(Beginning of TASK INPUTS)

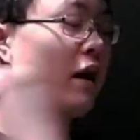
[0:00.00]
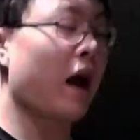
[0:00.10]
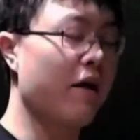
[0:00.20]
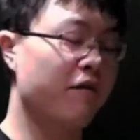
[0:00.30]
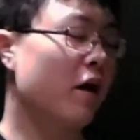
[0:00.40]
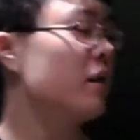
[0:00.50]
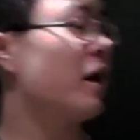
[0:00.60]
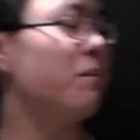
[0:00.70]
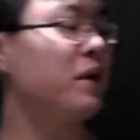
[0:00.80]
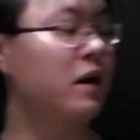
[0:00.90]
I found
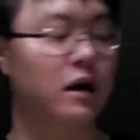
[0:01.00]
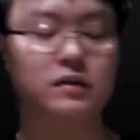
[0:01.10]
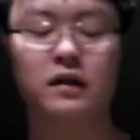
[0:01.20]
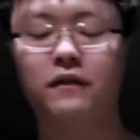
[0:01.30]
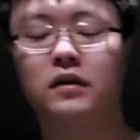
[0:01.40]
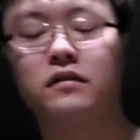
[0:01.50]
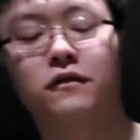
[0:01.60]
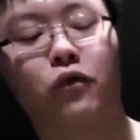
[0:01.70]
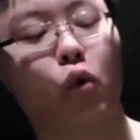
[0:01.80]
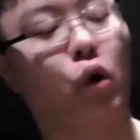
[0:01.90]
that because of its full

(End of TASK INPUTS)

▶ _TRY IT_:
An exact copy of every entry, pictures left out, is what to write here.

▶ _RESULT OF THE TASK_:
[0:00.00]
[0:00.10]
[0:00.20]
[0:00.30]
[0:00.40]
[0:00.50]
[0:00.60]
[0:00.70]
[0:00.80]
[0:00.90]
I found
[0:01.00]
[0:01.10]
[0:01.20]
[0:01.30]
[0:01.40]
[0:01.50]
[0:01.60]
[0:01.70]
[0:01.80]
[0:01.90]
that because of its full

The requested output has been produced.